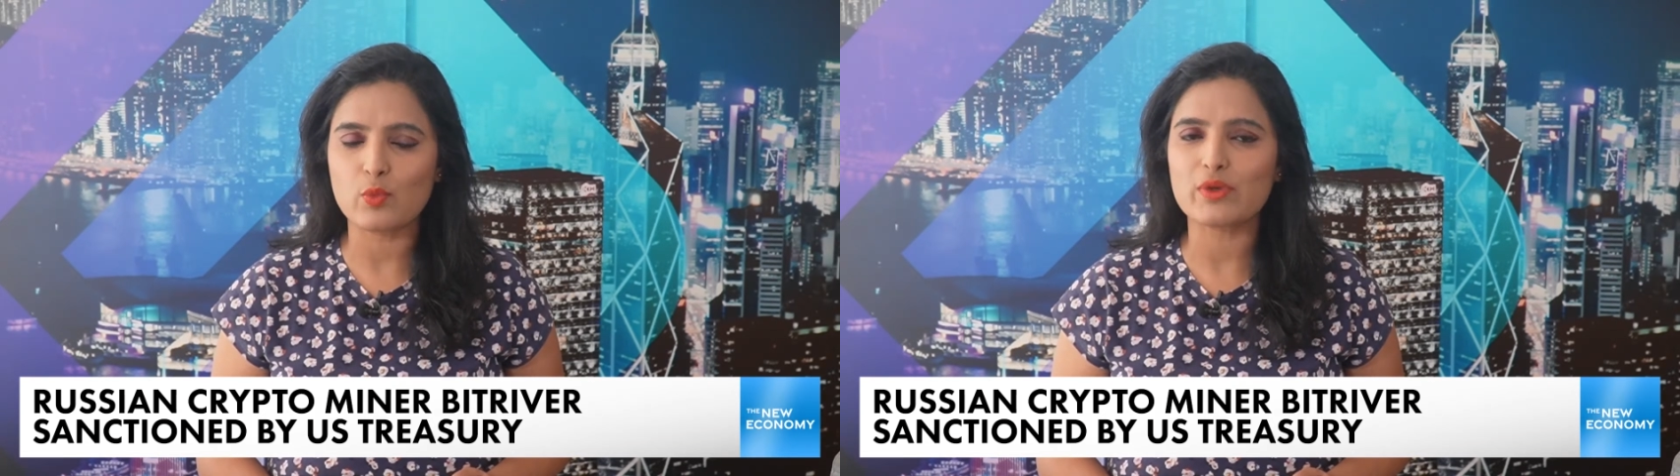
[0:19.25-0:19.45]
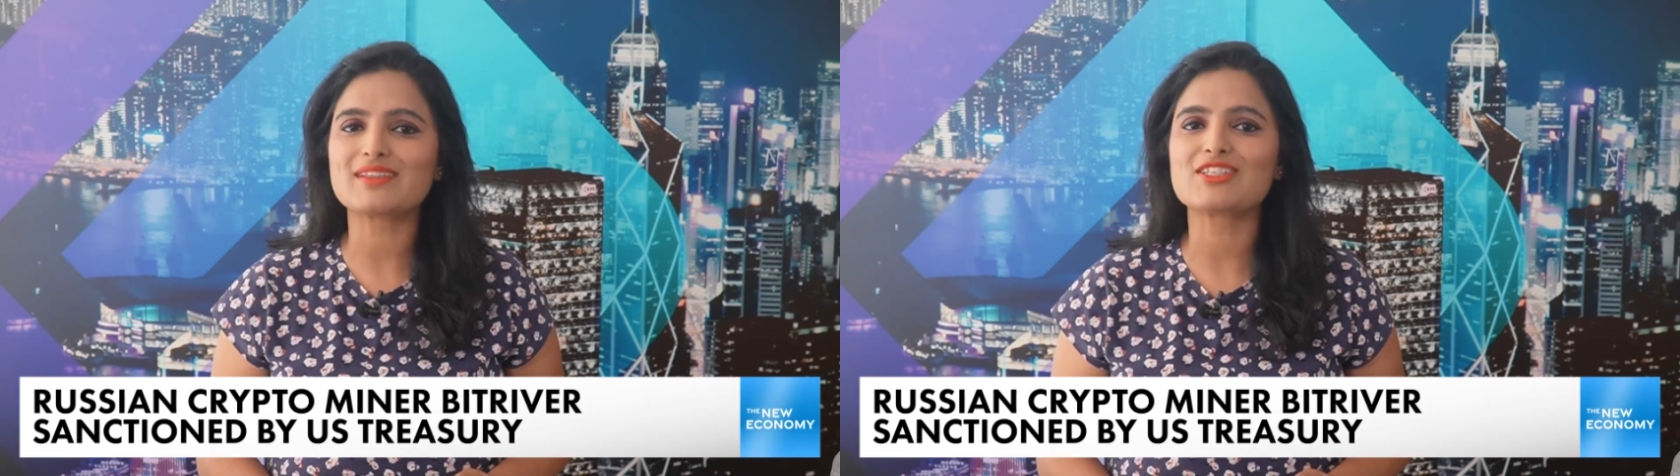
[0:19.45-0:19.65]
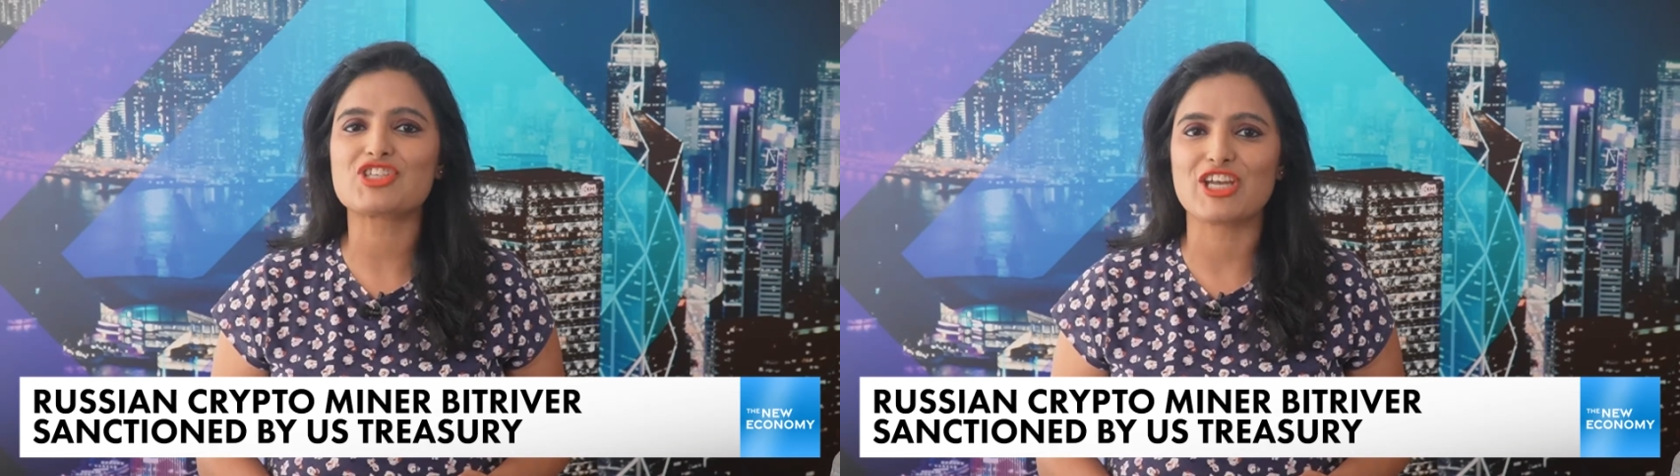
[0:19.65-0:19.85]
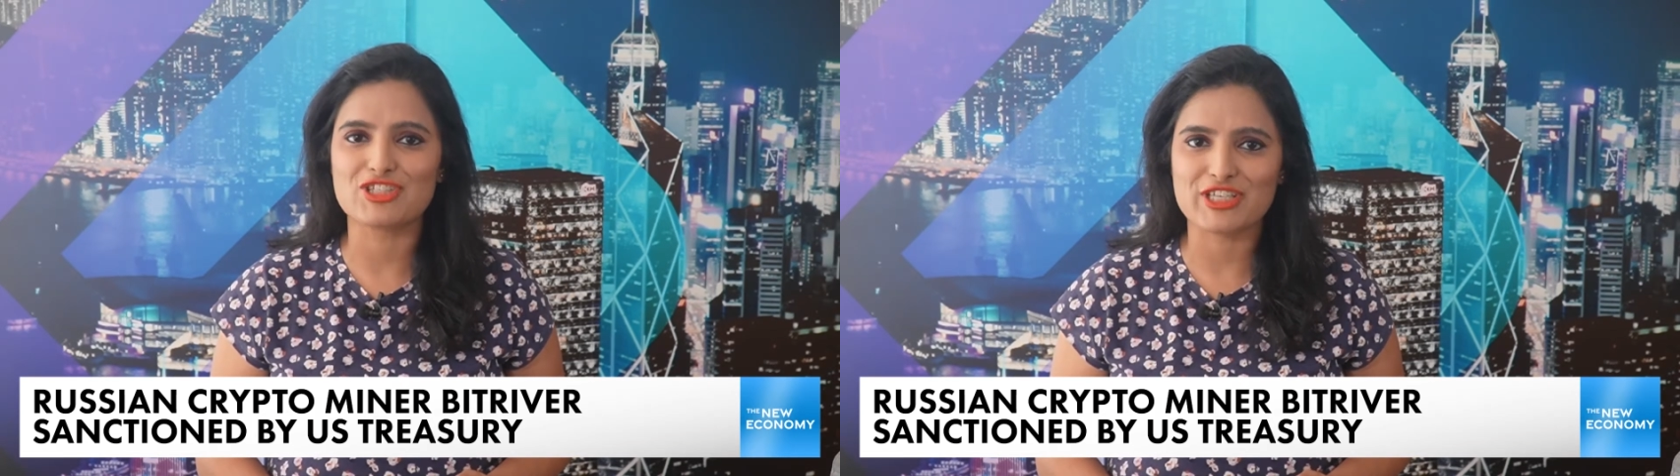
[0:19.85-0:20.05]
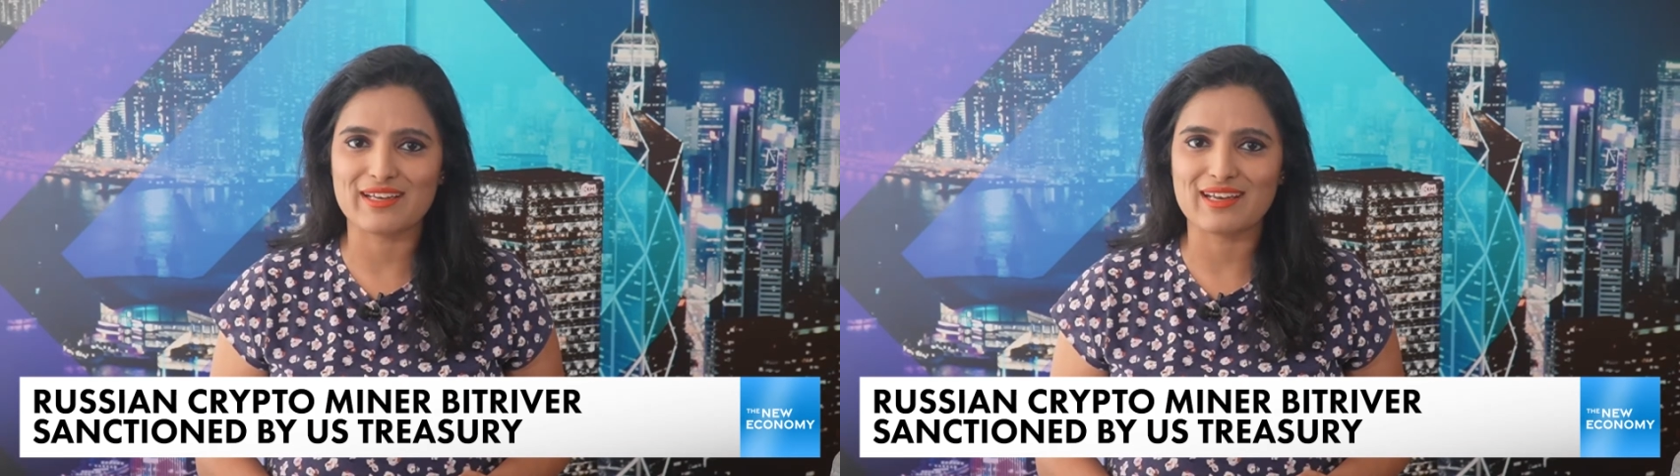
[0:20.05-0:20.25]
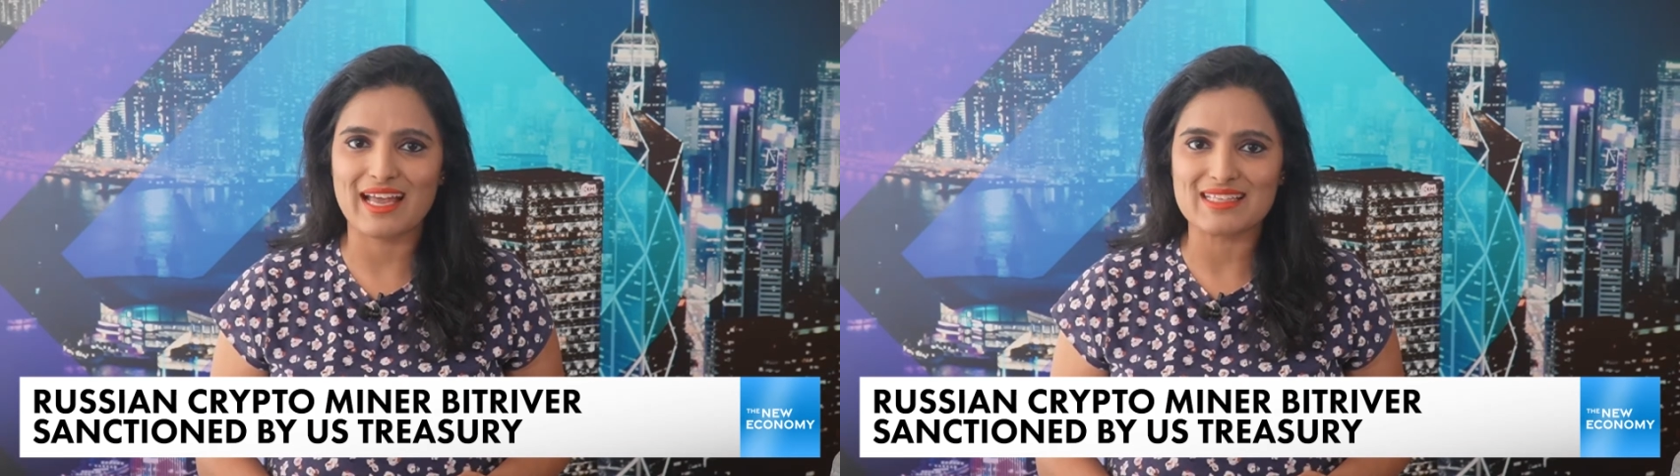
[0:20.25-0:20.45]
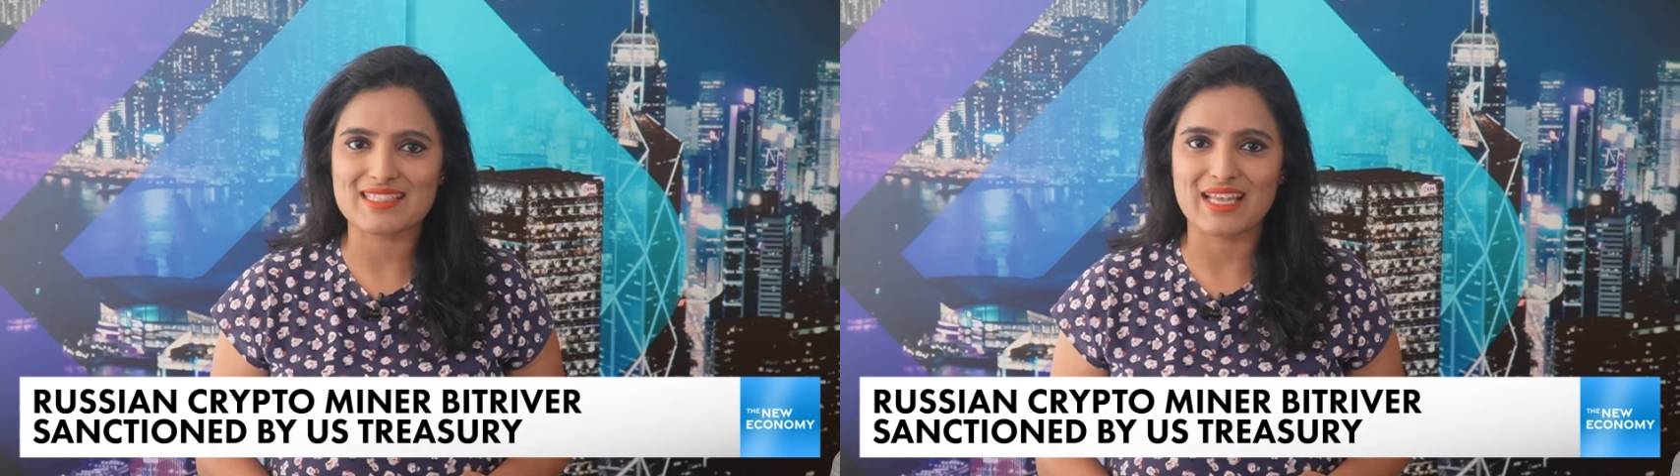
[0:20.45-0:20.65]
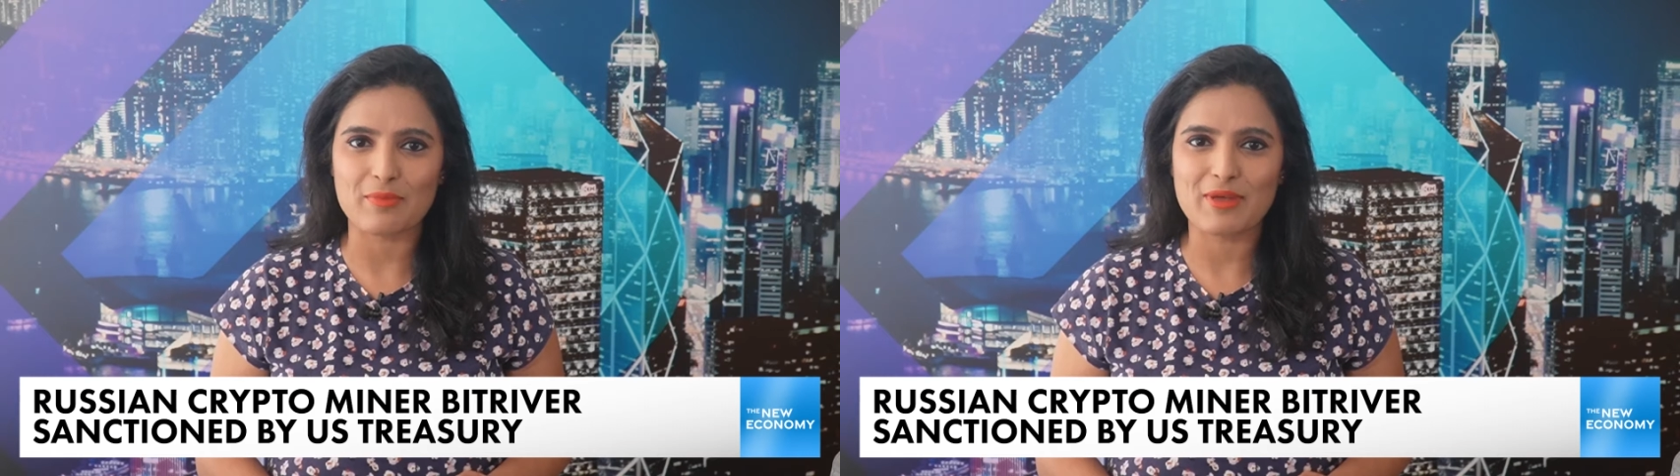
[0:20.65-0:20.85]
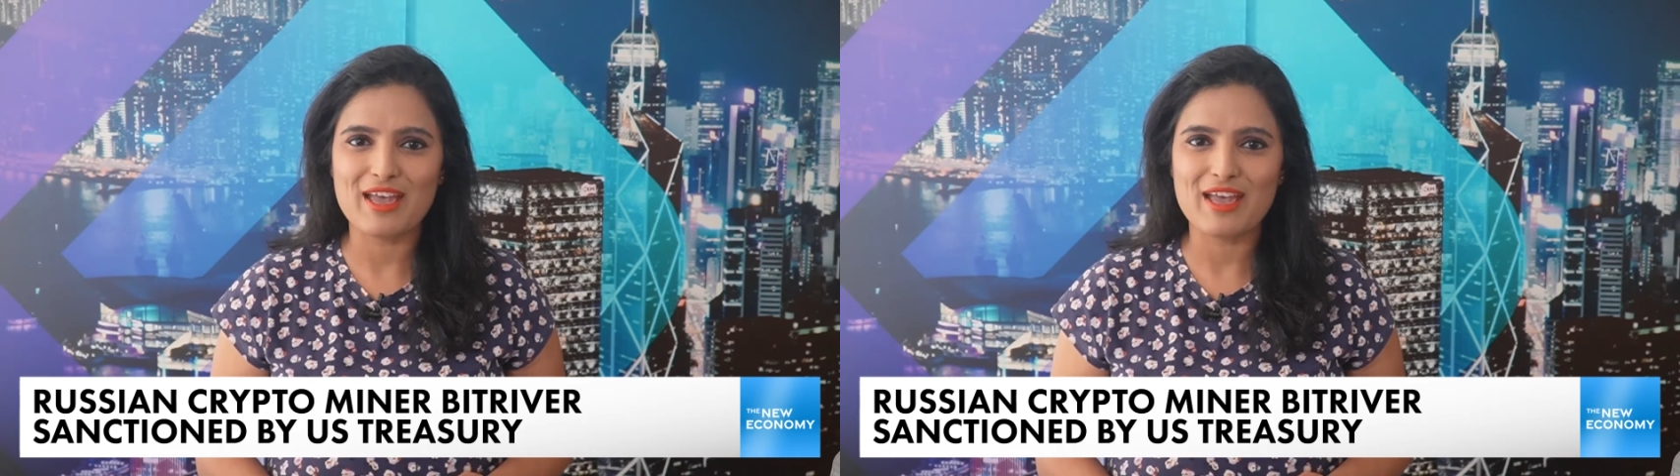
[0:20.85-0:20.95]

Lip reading: with the changing landscape?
________________________
**Directions for this task**
Where an entry holds a picture, leave the picture out and output the rest exactly.

**Solution to this exercise**
[0:19.25-0:19.45]
[0:19.45-0:19.65]
[0:19.65-0:19.85]
[0:19.85-0:20.05]
[0:20.05-0:20.25]
[0:20.25-0:20.45]
[0:20.45-0:20.65]
[0:20.65-0:20.85]
[0:20.85-0:20.95]

Lip reading: with the changing landscape?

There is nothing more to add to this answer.